> Exercise aim
Although the data below contains pictures, output only the lines between those holding "Video frames at" and "[00:00:01.30]", inclusive, exactly and without those pictures.
---------- Data for analysis ----------
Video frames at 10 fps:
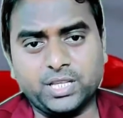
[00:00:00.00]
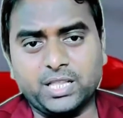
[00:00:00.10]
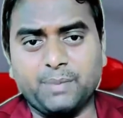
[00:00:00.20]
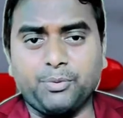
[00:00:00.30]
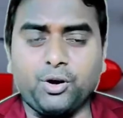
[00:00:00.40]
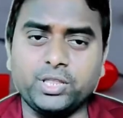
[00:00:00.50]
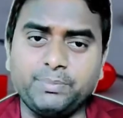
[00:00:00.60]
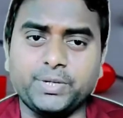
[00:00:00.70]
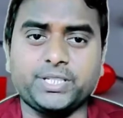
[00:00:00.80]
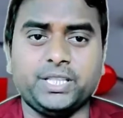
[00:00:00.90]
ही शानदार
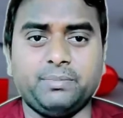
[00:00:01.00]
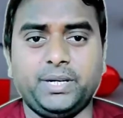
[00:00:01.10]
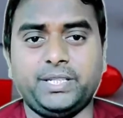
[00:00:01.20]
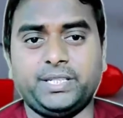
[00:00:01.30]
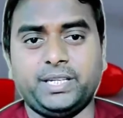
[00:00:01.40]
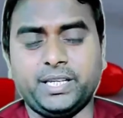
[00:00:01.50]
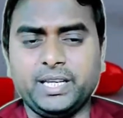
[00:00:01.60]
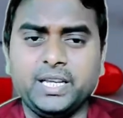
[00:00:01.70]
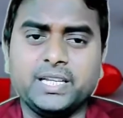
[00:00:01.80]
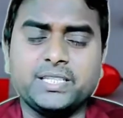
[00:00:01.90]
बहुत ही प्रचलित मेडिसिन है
----------
---------- Data for analysis ----------
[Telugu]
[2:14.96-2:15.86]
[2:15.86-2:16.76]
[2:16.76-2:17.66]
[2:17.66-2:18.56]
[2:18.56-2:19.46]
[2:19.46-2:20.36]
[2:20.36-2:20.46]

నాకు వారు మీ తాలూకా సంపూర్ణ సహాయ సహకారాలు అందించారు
----------
> Finished exercise
Video frames at 10 fps:
[00:00:00.00]
[00:00:00.10]
[00:00:00.20]
[00:00:00.30]
[00:00:00.40]
[00:00:00.50]
[00:00:00.60]
[00:00:00.70]
[00:00:00.80]
[00:00:00.90]
ही शानदार
[00:00:01.00]
[00:00:01.10]
[00:00:01.20]
[00:00:01.30]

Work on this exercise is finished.